- [WHAT THE TASK ASKS]
Would you print only the lines running from the one with "[0:08.00-0:09.00]" to the final line of the data below, word for word and without pictures?

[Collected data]
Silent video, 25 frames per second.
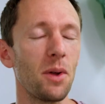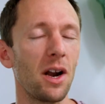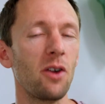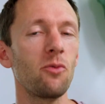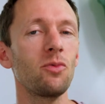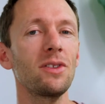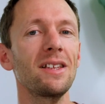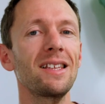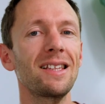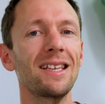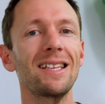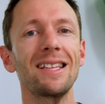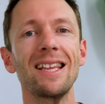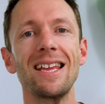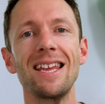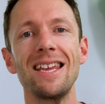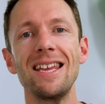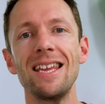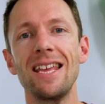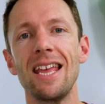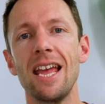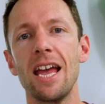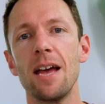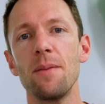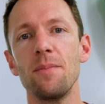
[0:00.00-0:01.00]
But I really think that
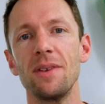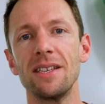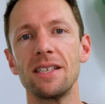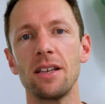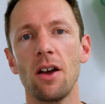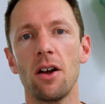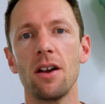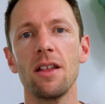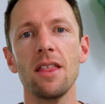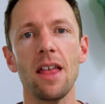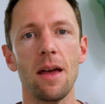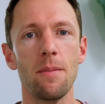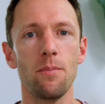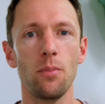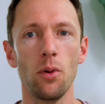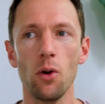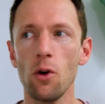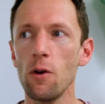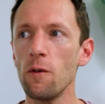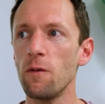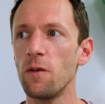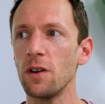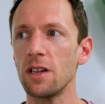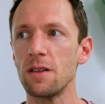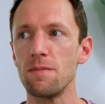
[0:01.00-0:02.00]
Ecamm is kind of that
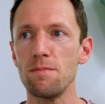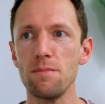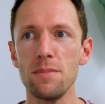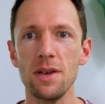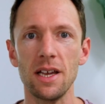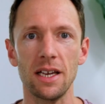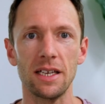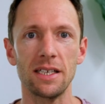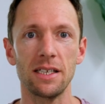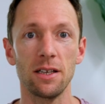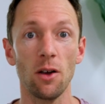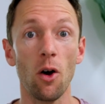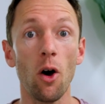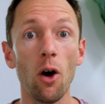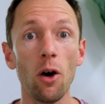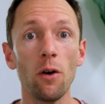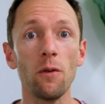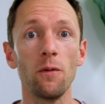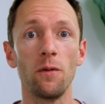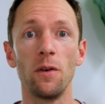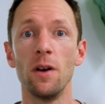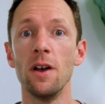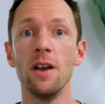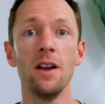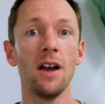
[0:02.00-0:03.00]
perfect mix
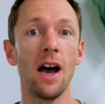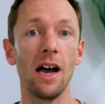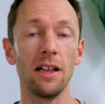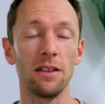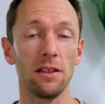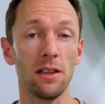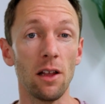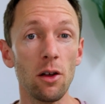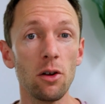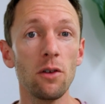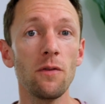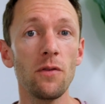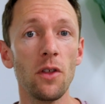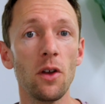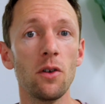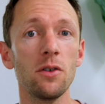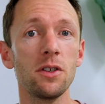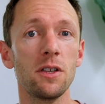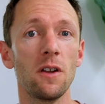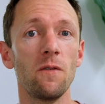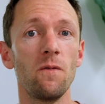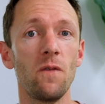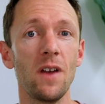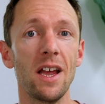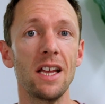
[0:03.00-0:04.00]
of a lot of
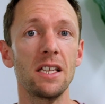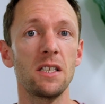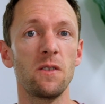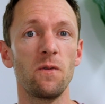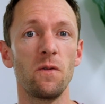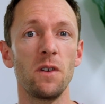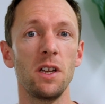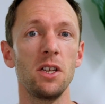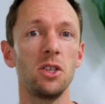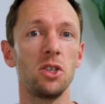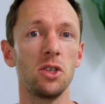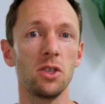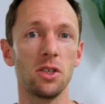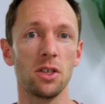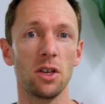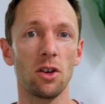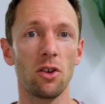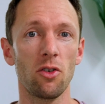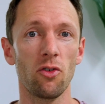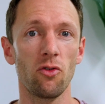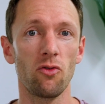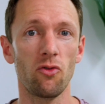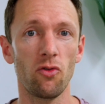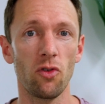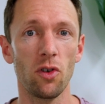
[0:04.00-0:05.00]
those advanced features
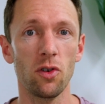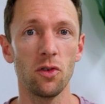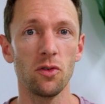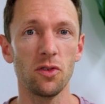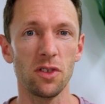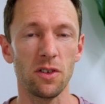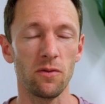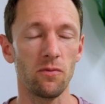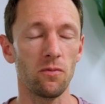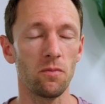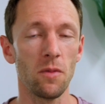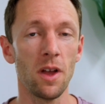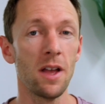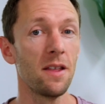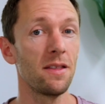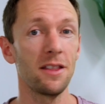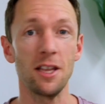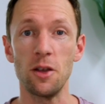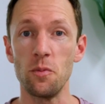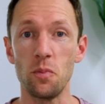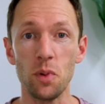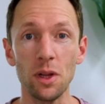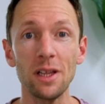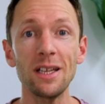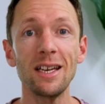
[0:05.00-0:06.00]
and controls and
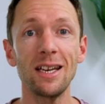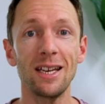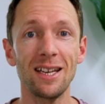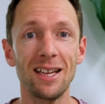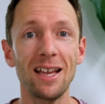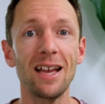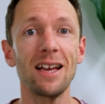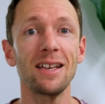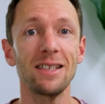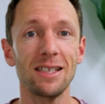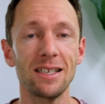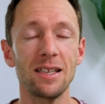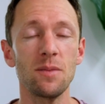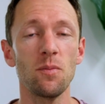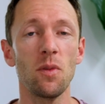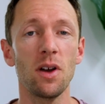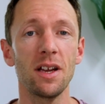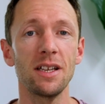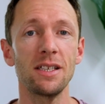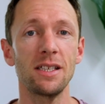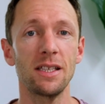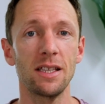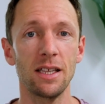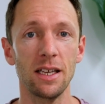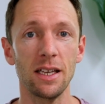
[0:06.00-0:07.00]
the ability to
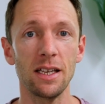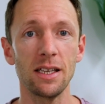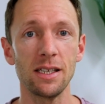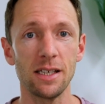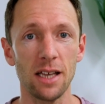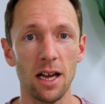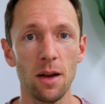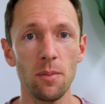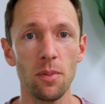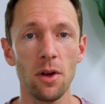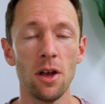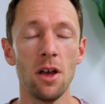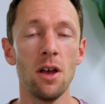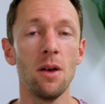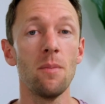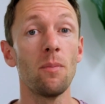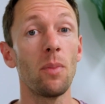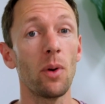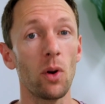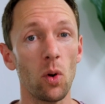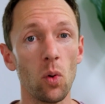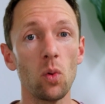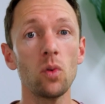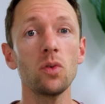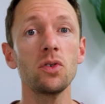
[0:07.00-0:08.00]
customize things up,
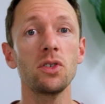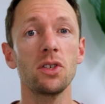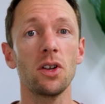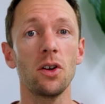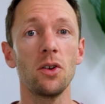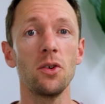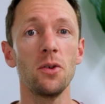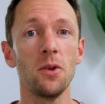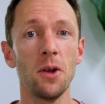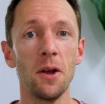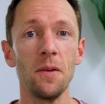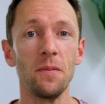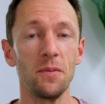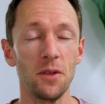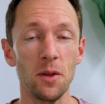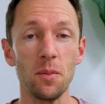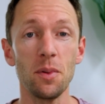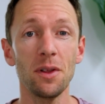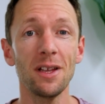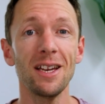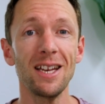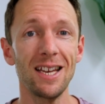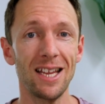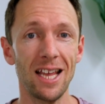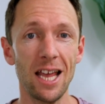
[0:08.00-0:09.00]
but also the
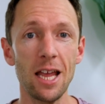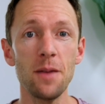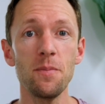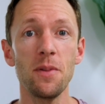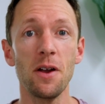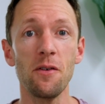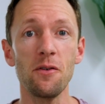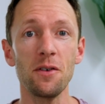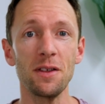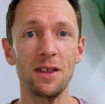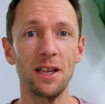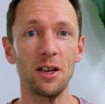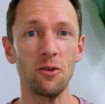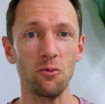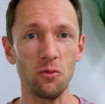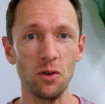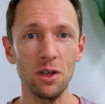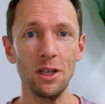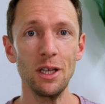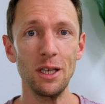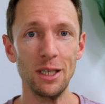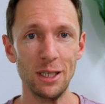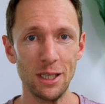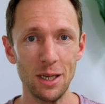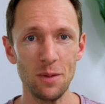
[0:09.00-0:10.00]
ability to keep everything
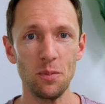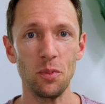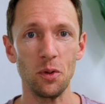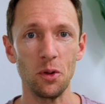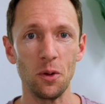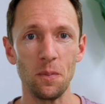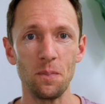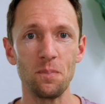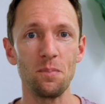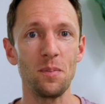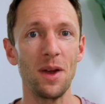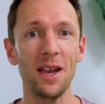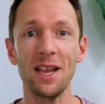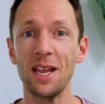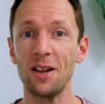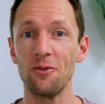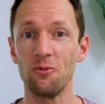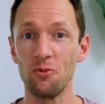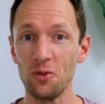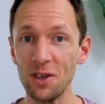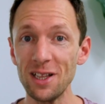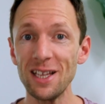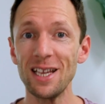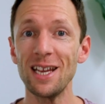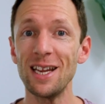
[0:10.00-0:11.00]
really simple, make it
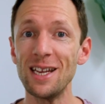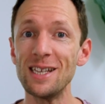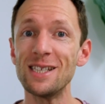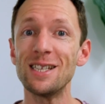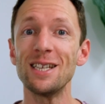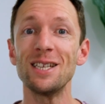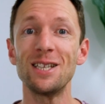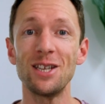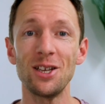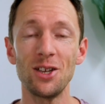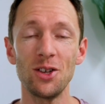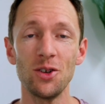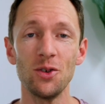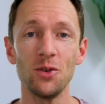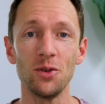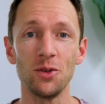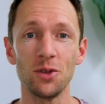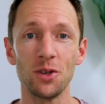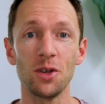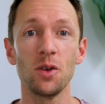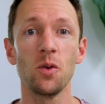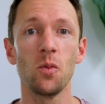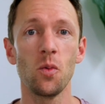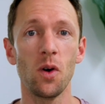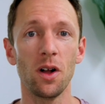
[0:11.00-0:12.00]
really easy to
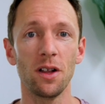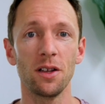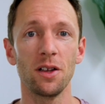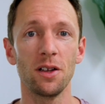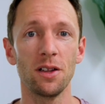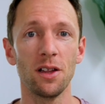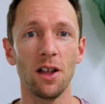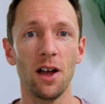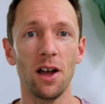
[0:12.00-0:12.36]
use while you're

- [TASK RESPONSE]
[0:08.00-0:09.00]
but also the
[0:09.00-0:10.00]
ability to keep everything
[0:10.00-0:11.00]
really simple, make it
[0:11.00-0:12.00]
really easy to
[0:12.00-0:12.36]
use while you're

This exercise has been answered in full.